Does it matter whether climate financing is public or private?
To be fair, there are legitimate arguments for a focus on private funding. For one, it may be more politically realistic. Yet, in the end, what is most important is not the source of the money, rather whether it is effective at helping the developing world respond to climate change. And that’s where a heavy reliance on private investment is concerning.
First, with more private money, it will be even harder to ensure that the climate financing is “new” and “additional” to existing financing – let alone that it is actually helping the recipient country respond to climate change. Measuring and tracking climate financing is highly contentious, as my colleagues Milind Kandlikar, Sophie Webber, and I described in a paper last year:
Reports on climate finance repeatedly warn that the question of what counts as ‘climate aid’ remains unresolved (Buchner et al 2011, Donner et al 2011, UNFCCC 2014). This is not surprising because international climate finance is a complicated ecosystem with many providers and intermediaries, each using their own definition of climate aid. For example, the countries who provided the $35 billion in initial fast start financing (FSF) over the 2010–2012 period each employed their own method to define whether aid was new and additional (Brown et al 2010, Stadelmann et al 2011, Nakhooda et al 2013), and even used different methods in reporting to different bodies (Haites 2014). The UNFCCC itself concluded that depending on the method of analysis ‘virtually none’ to ‘almost all’ of the FSF could be considered additional (UNFCCC 2014).”

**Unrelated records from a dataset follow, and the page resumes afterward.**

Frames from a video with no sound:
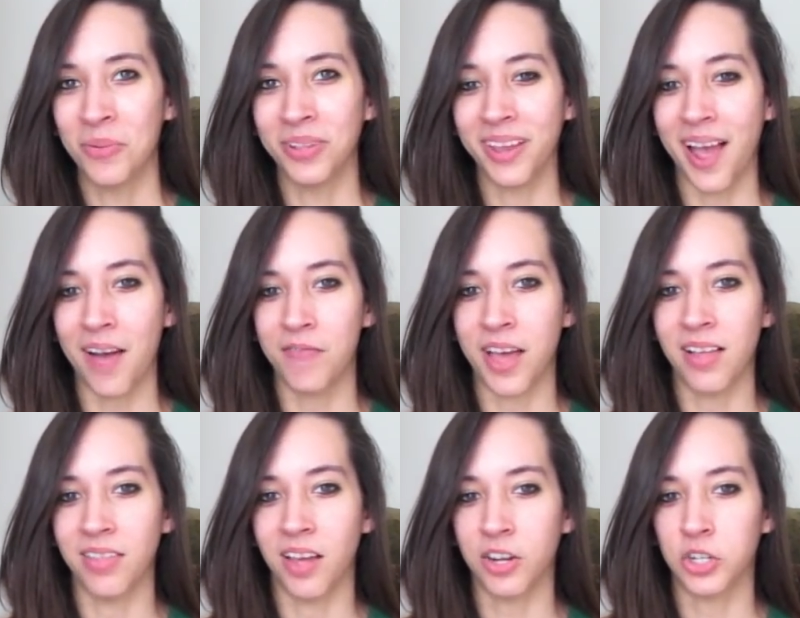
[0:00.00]
really have
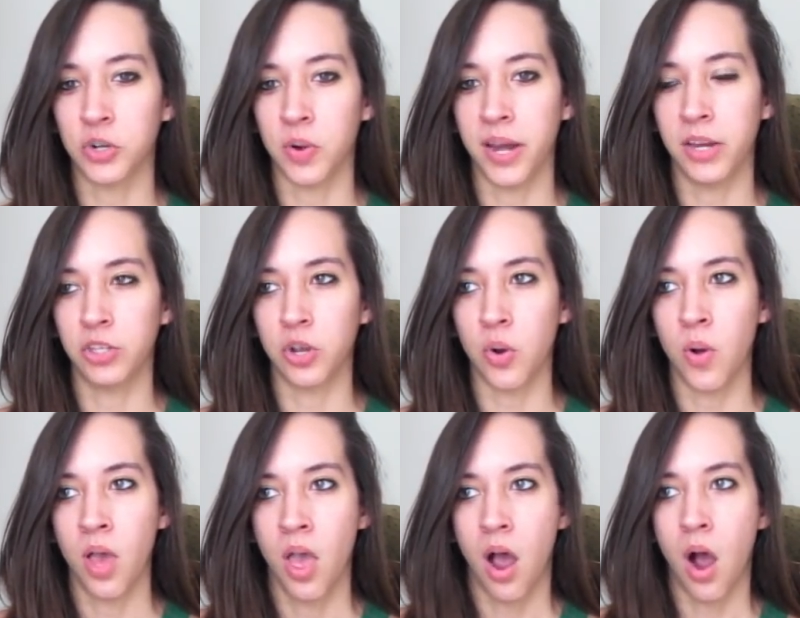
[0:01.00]
that luxury. So
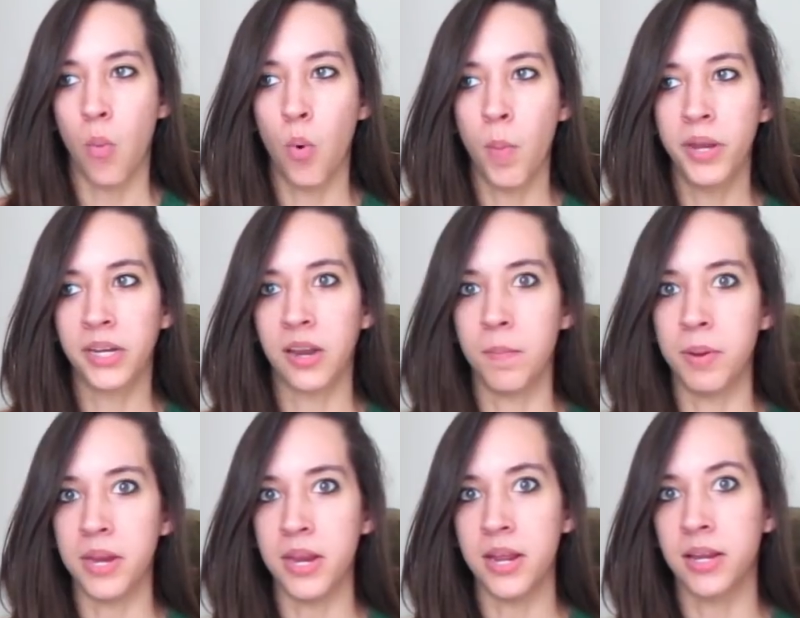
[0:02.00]
a woman can
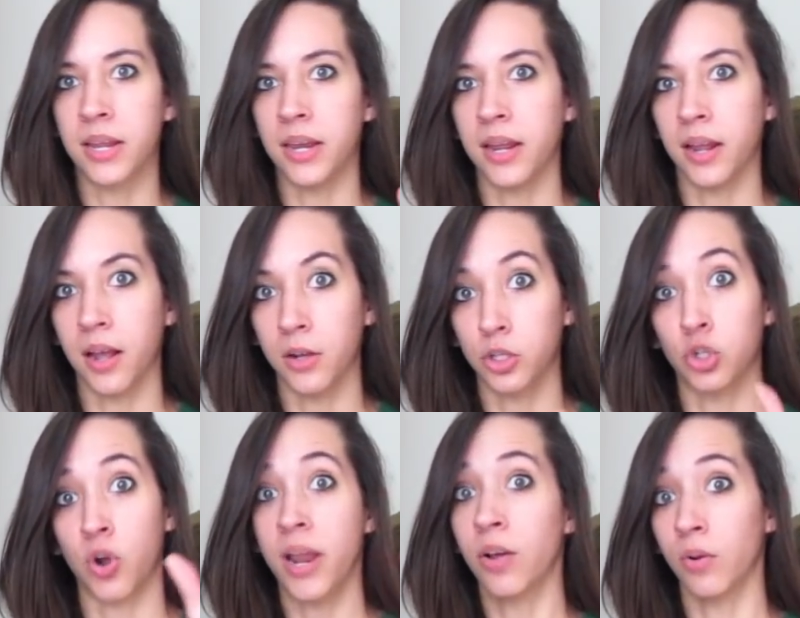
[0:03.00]
be getting
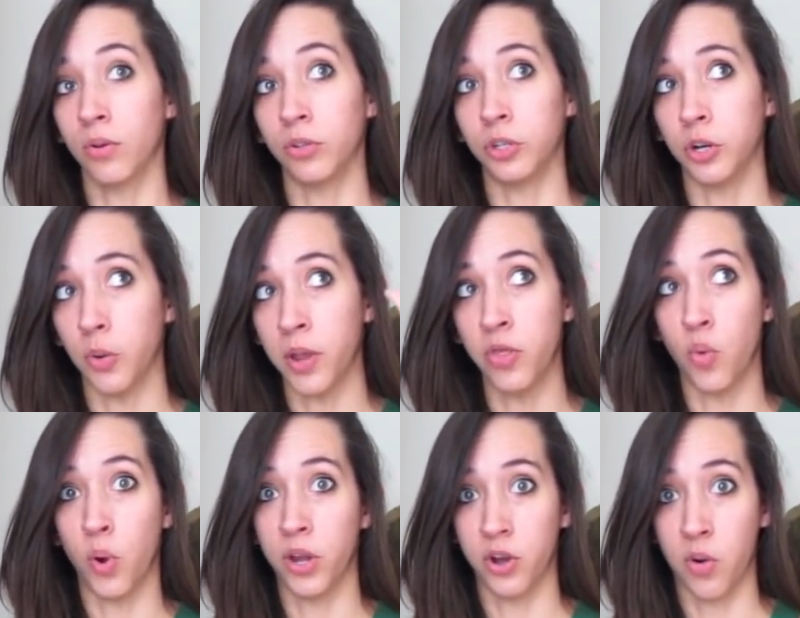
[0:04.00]
strangled, you know, in the
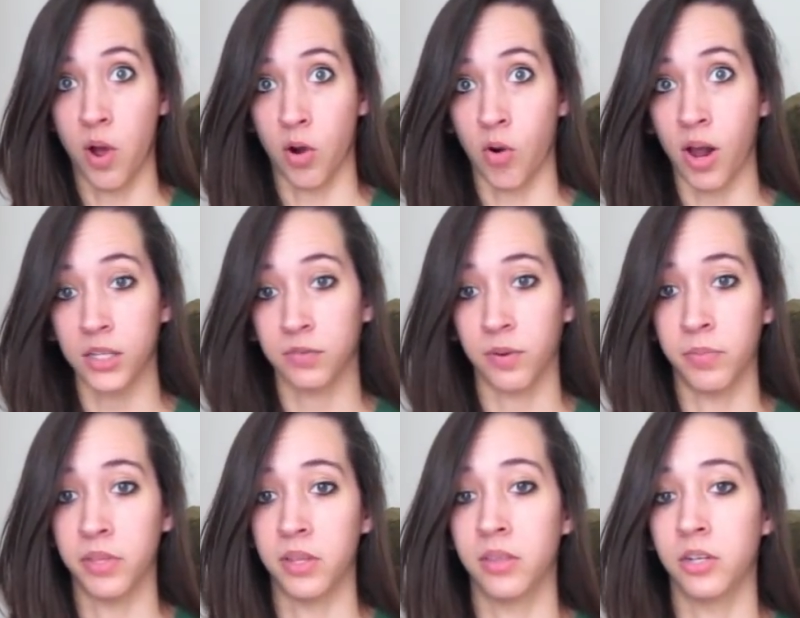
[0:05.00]
window across from
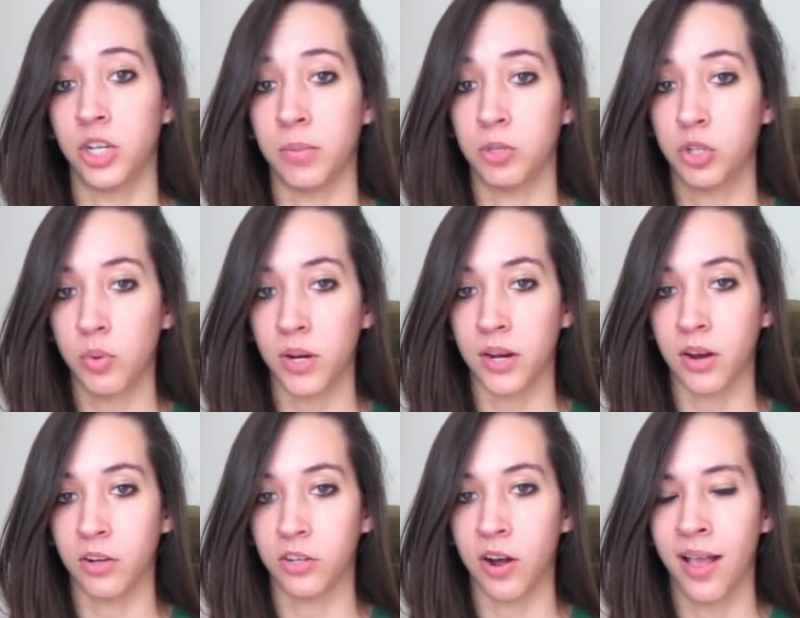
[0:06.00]
the James Stewart
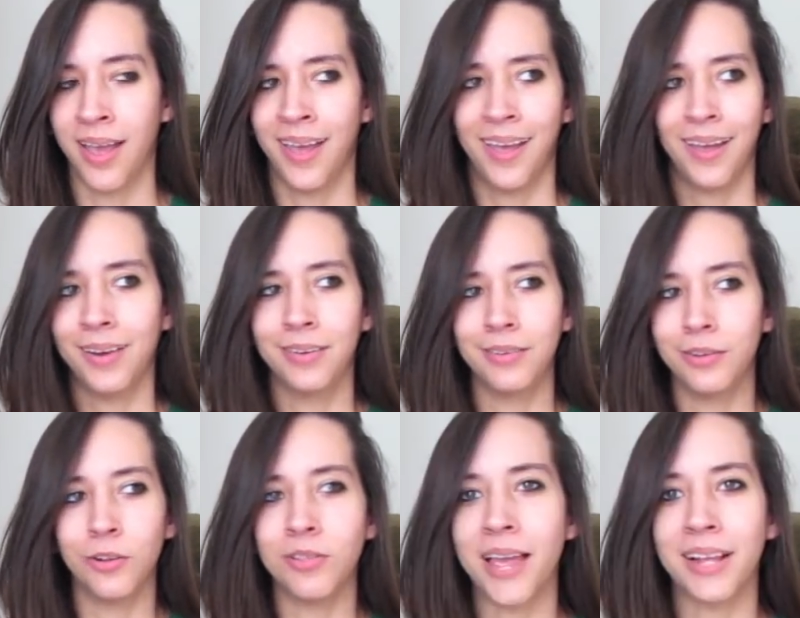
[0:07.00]
character, and
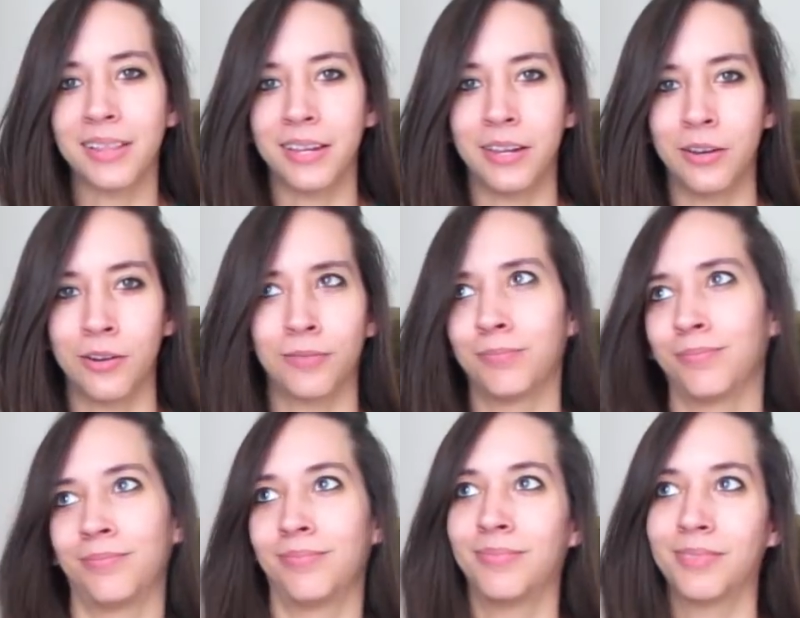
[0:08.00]
you'll likely hear
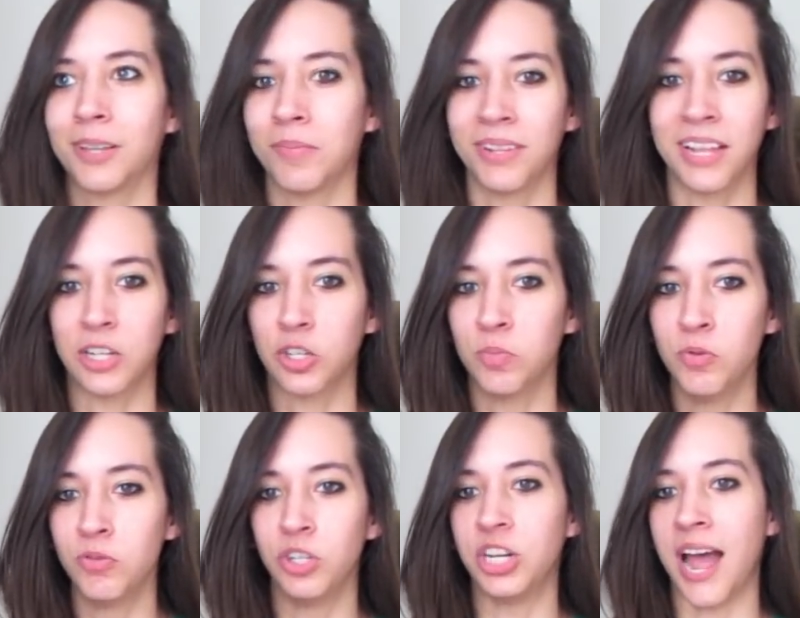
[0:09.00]
something like
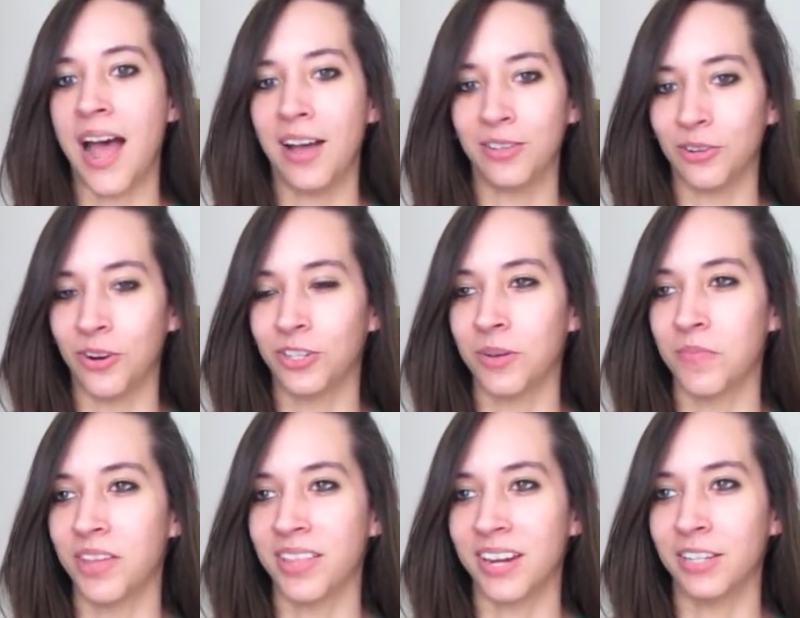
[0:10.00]
smooth jazz or
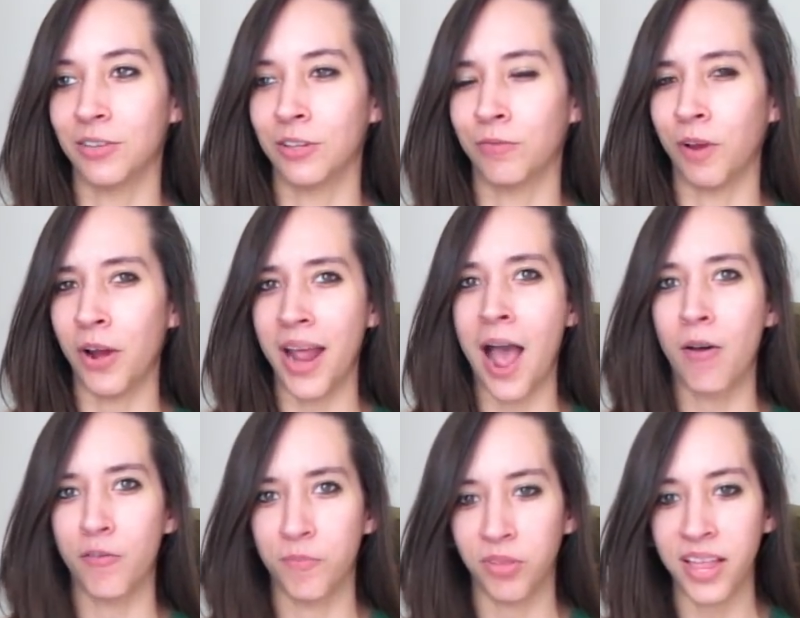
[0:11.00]
something that is very out
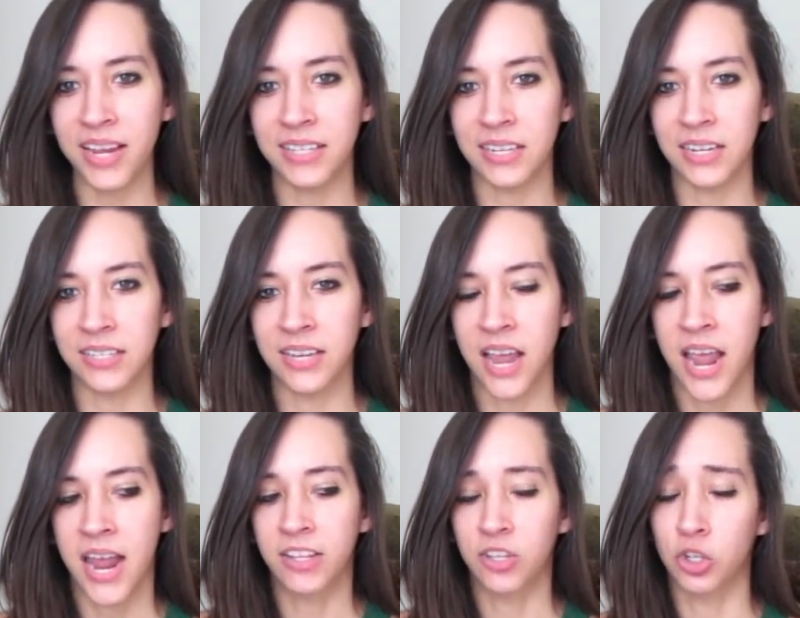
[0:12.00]
of place, and it's
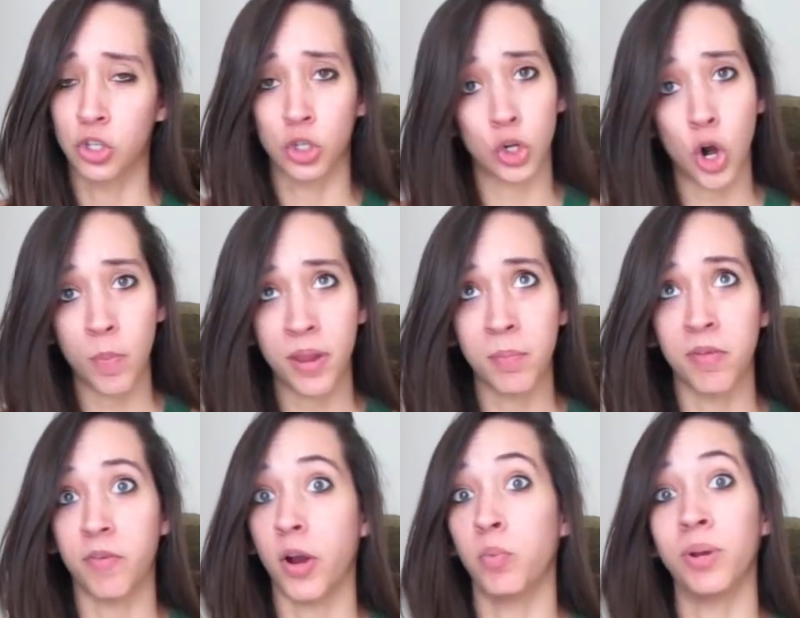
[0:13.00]
disturbing but
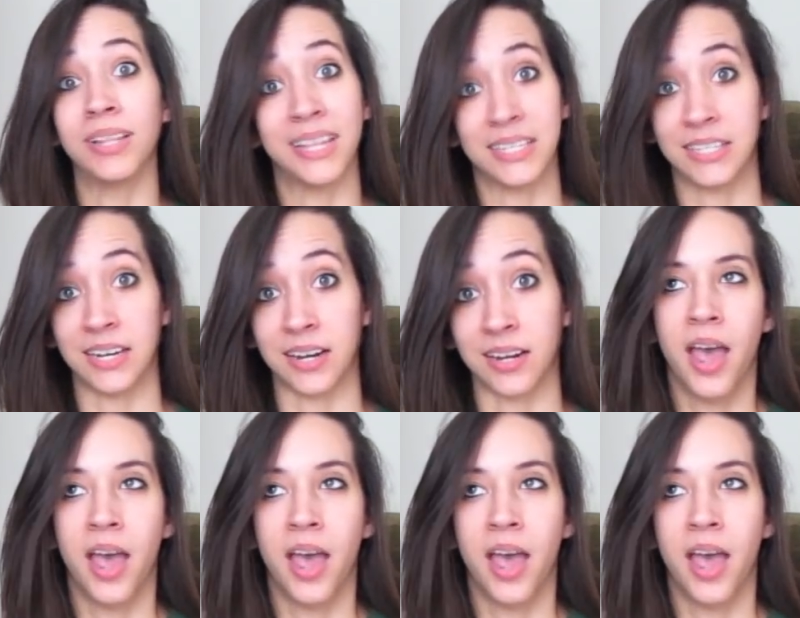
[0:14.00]
very realistic.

It is hard enough to identify whether a given aid project would have happened under business-as-usual (i.e., the project is “additional” to aid that would have happened without the climate policy); it is even harder to do so with private investment. With a focus on private sources, there is likely to be more disagreement about levels of climate financing from donor countries and more gaming of the accounting system.
Even more concerning is that private financing is less likely to go towards climate change adaptation and reducing disaster risk. If you include all forms of investment and financial flows in accounting of climate financing, adaptation gets the short straw. According to a 2015 report, only 10-12% of all the public and private ‘climate’ financing in 2013 and 2014 went from the developed world to the developing world, and only 1% supported adaptation in the developing world.
Unless incentives are put in place, a greater focus on private financing will likely mean a lesser focus on helping developing countries deal with the impacts of climate change.